PhD Candidate The Hospital for Sick Children Vaughan, Ontario, Canada
Background: Atypical hemolytic uremic syndrome (aHUS) is a rare form of thrombotic microangiopathy (TMA) that affects the kidneys. Patients with hyperactivation of the alternative complement pathway, the most common cause of aHUS, are effectively treated with the complement inhibitor Eculizumab. Recessive variants in diacylglycerol kinase epsilon (DGKE) cause complement-independent aHUS. DGKE-aHUS presents in infancy, with recurrent TMA events triggered by infections until age 5. Most patients develop end-stage kidney disease before adulthood. While there is no clear treatment for these patients, retrospective analyses suggest plasma infusion and/or exchange may be effective. The benefits of plasma-based therapies have not been investigated prospectively. Objective: Determine the effectiveness of early administration of plasma-based therapies in reducing acute and chronic kidney pathology in a patient diagnosed with DGKE-aHUS in utero. Design/Methods: Using exome sequencing, we diagnosed a 12-month old female with DGKE-aHUS (homozygous, c.A494G;p.D165G). On that basis, her younger sister was diagnosed antenatally. This unique scenario allowed us to prescribe plasma-based therapy within 24 hours of proteinuria emergence monitored regularly by the parents using dipsticks. Plasma exchange would be used if no improvements were noted with infusions. Results: The older sibling experienced 3 severe TMA episodes which were managed with blood cell transfusions, Eculizumab, plasma infusions, and hemodialysis. At age 10, she exhibits persistent proteinuria. In contrast, early diagnosis via dipstick revealed the younger sibling has experienced 6 distinct TMA episodes. Resolution of renal pathology was observed upon administration of daily plasma infusions. Now age 3, all her kidney parameters remain normal during remission periods. To determine the physiologic impact of the missense variant, transcripts of patient-derived endothelial cells were analyzed. Finding unusually low expression of full-length mRNA transcripts by PCR, we further observed that the exonic c.A494G mutation generates a strong cryptic splice donor leading to production of a truncated DGKE protein.

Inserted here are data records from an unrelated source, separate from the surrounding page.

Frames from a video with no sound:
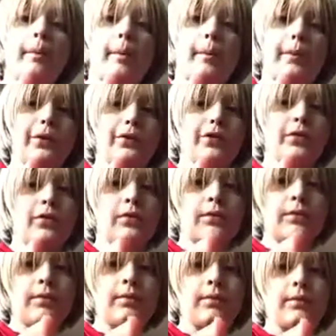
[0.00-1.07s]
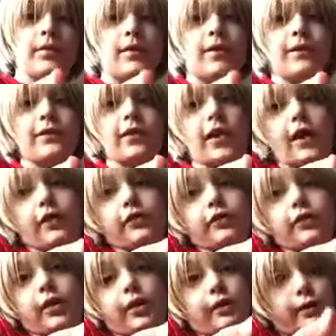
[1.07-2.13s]
bumpers for
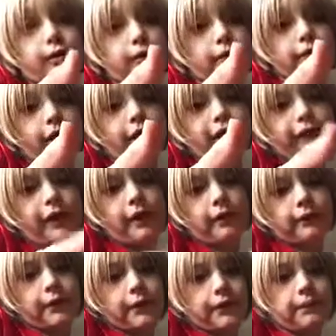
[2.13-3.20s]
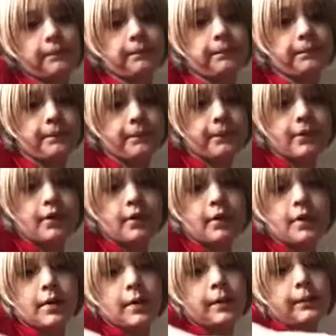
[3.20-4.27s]
Cartoon Network, which I thought were
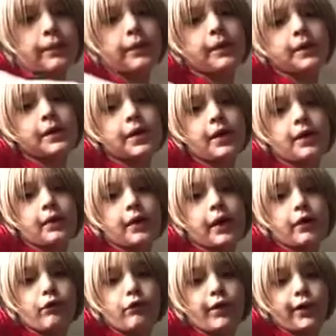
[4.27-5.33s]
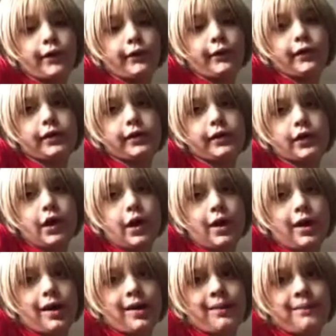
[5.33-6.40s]
pretty okay weird
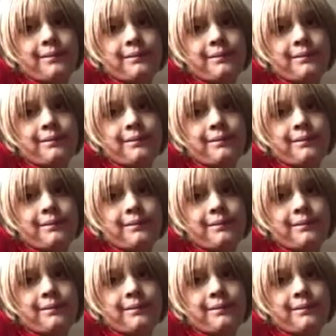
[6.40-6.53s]
yaw.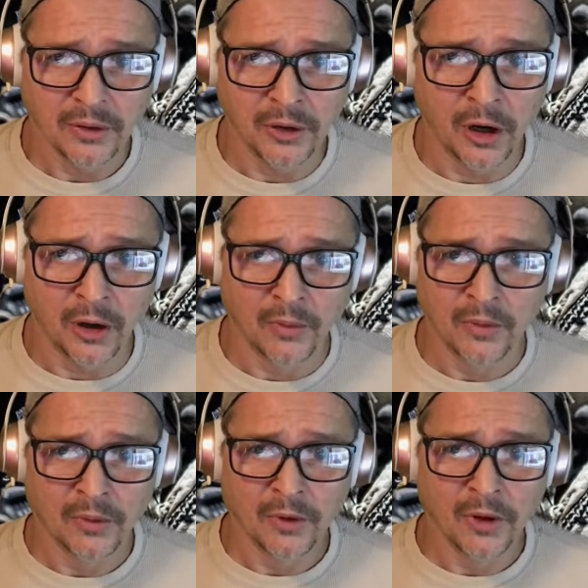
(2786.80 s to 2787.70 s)
You know,
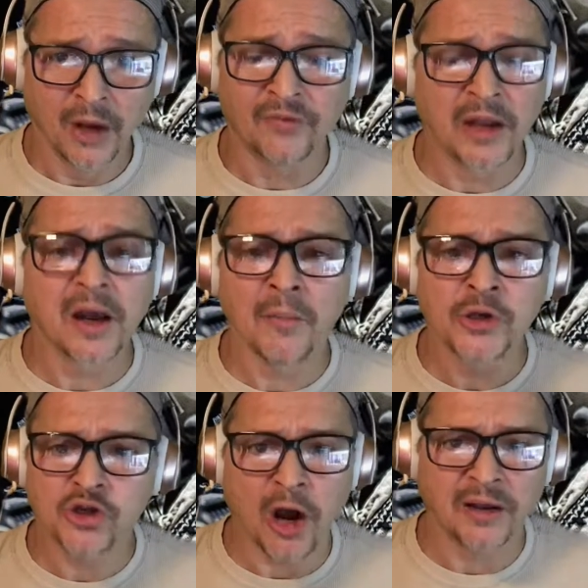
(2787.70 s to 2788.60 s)
if they come
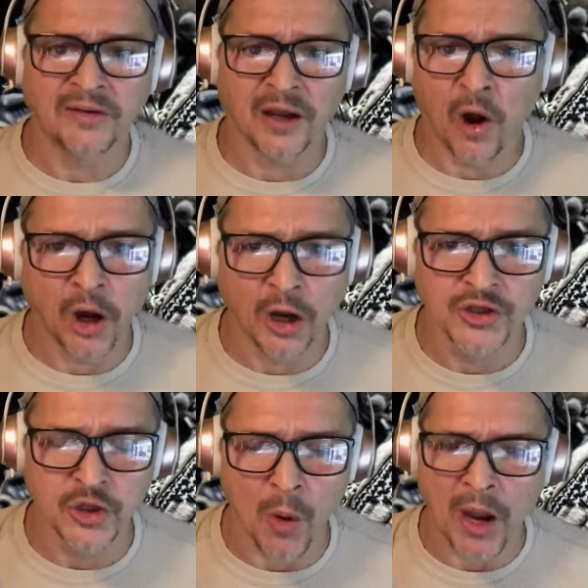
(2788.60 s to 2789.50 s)
and try to take our
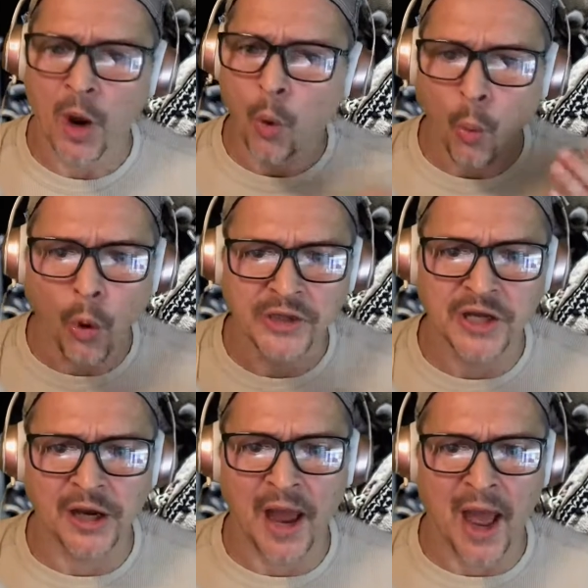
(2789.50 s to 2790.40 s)
guns away, what's
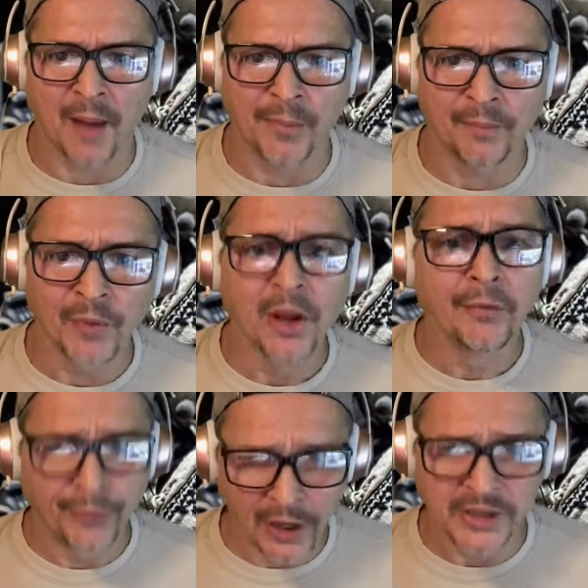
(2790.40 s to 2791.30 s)
going to happen?
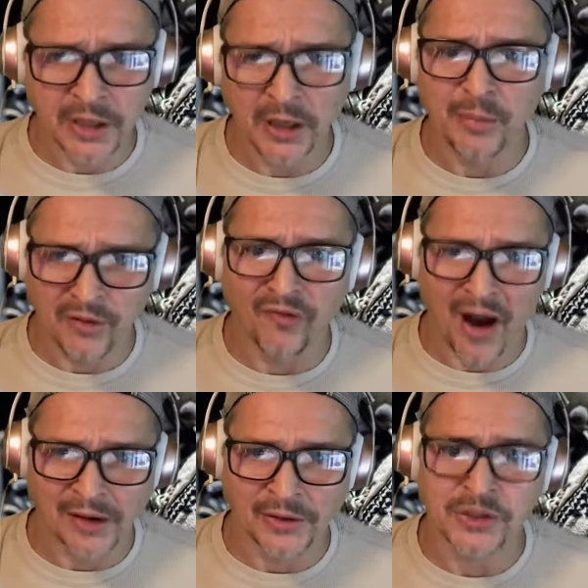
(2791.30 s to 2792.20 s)
There's going to be
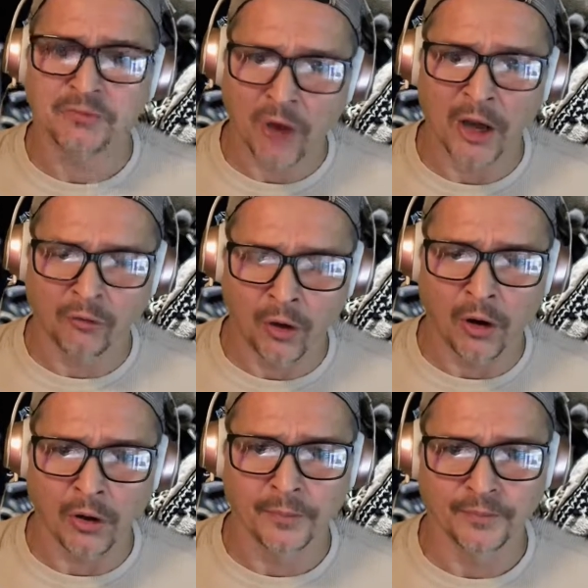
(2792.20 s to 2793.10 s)
violence, right or
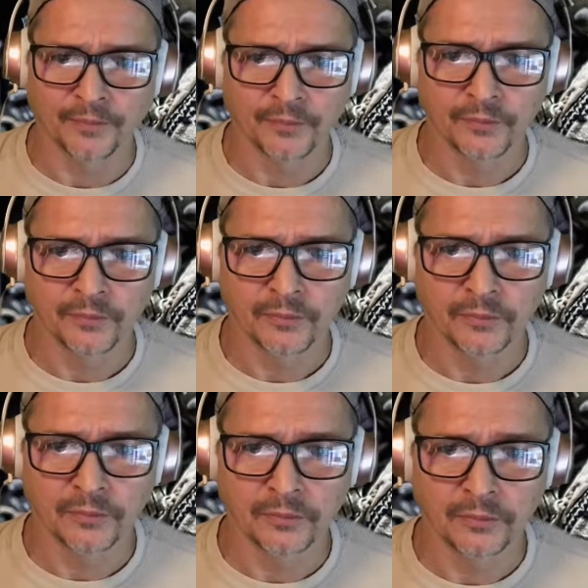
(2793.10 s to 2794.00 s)
wrong.
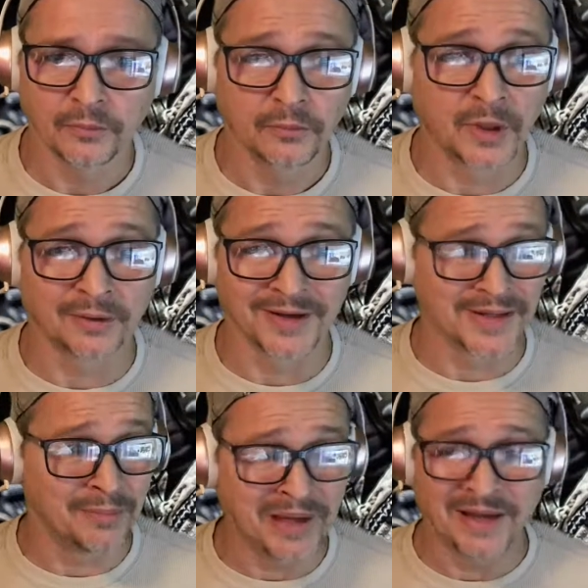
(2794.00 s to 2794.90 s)
That
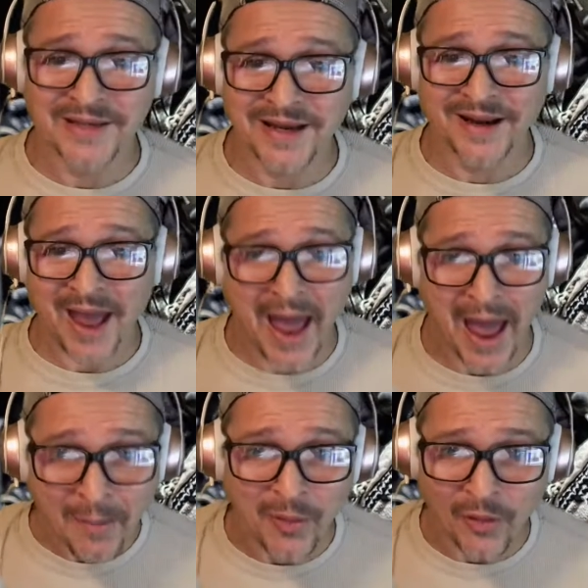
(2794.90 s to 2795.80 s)
doesn't mean it's going to
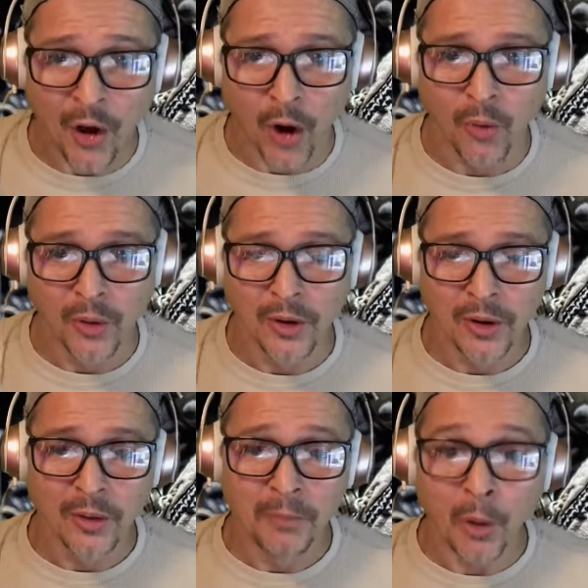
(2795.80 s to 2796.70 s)
happen, though.
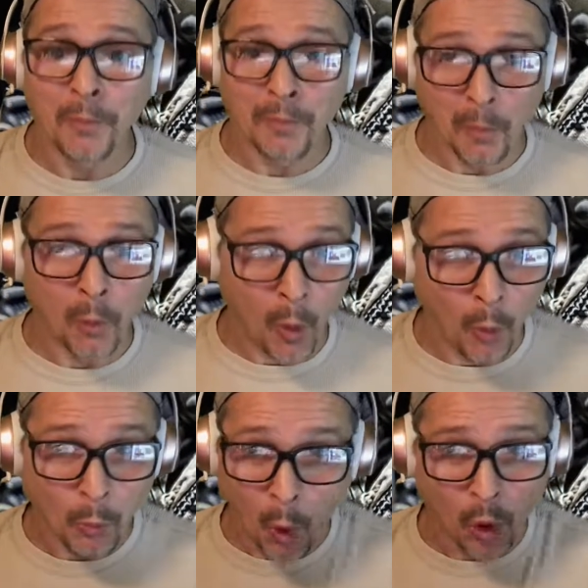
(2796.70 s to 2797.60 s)
But
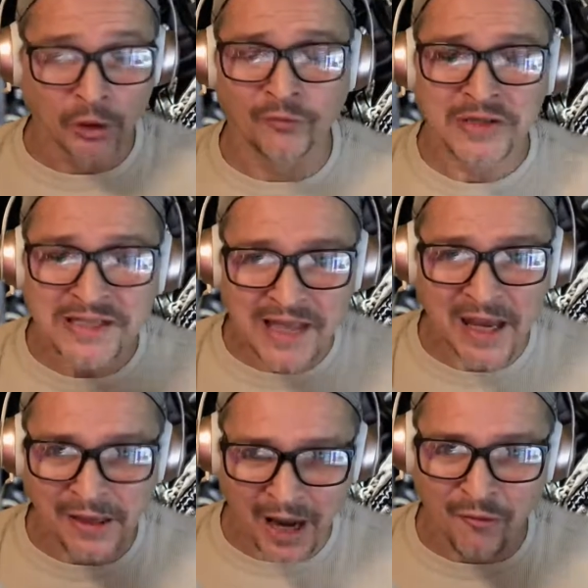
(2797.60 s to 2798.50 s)
all of us say
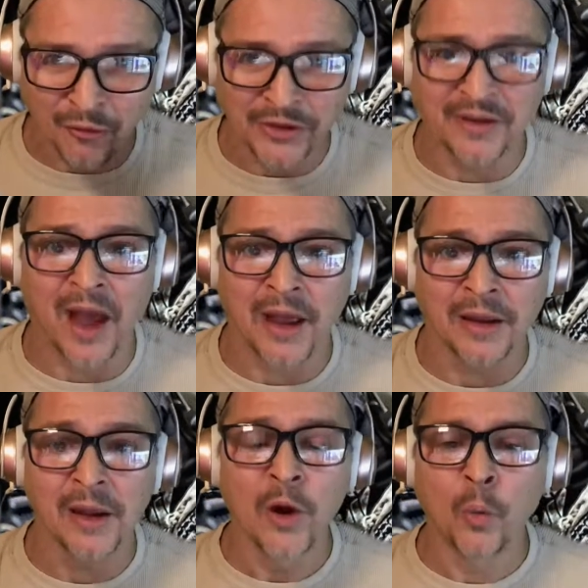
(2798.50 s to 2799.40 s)
it every
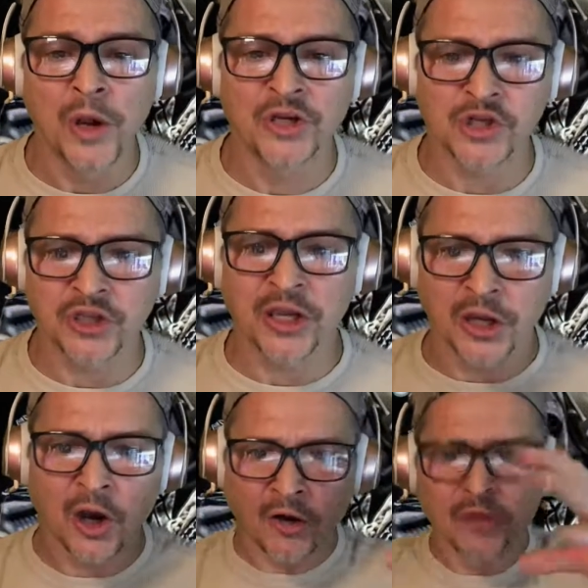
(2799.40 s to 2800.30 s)
day. We're just
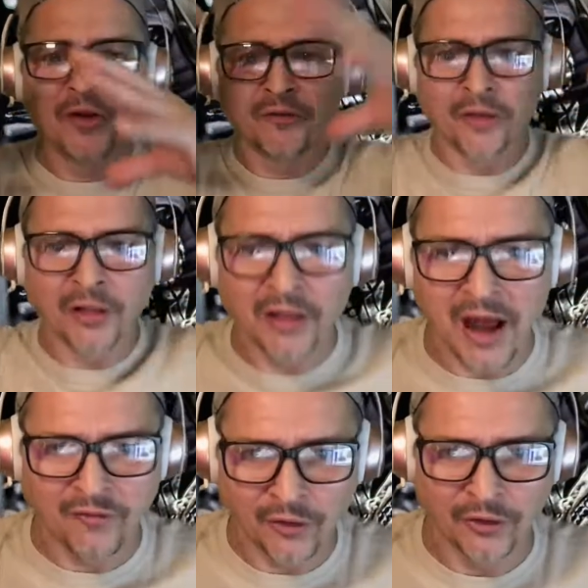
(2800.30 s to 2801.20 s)
thinking on a different
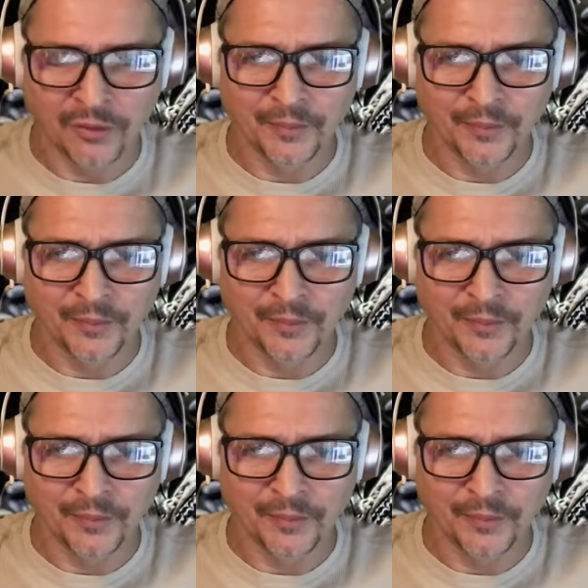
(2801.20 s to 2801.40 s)
level.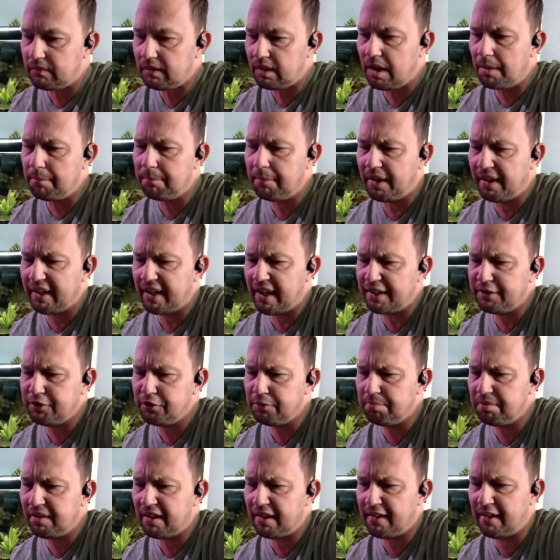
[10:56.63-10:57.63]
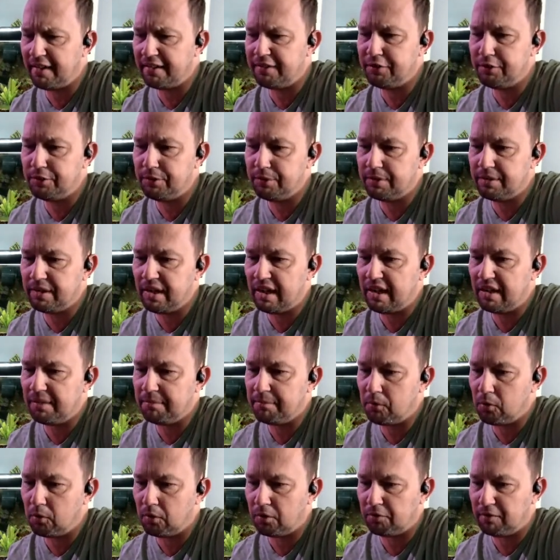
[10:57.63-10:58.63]
But I do plan on doing
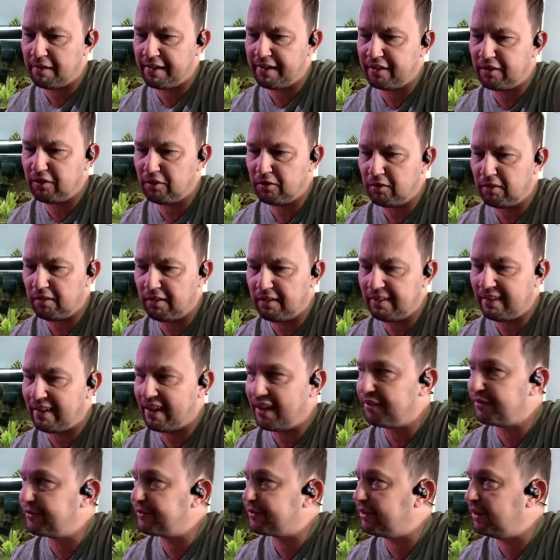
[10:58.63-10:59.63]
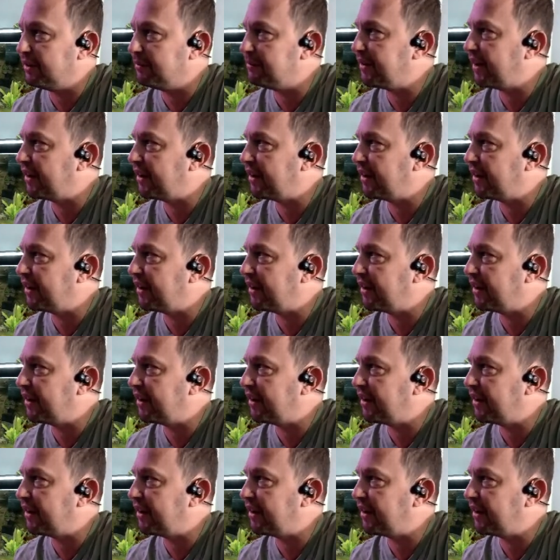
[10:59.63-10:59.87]
more regularly live streams. I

Conclusion(s): Our data strongly suggest that plasma infusions may be effective as a first-line treatment for DGKE-aHUS. It is unclear if the same benefits would accrue for patients diagnosed after a first severe TMA episode. The inclusion of DGKE testing in newborn screening panels could maximize benefits via early diagnosis. Establishing the mechanism by which plasma infusions abrogate kidney damage in DGKE-aHUS can inform development of innovative therapies.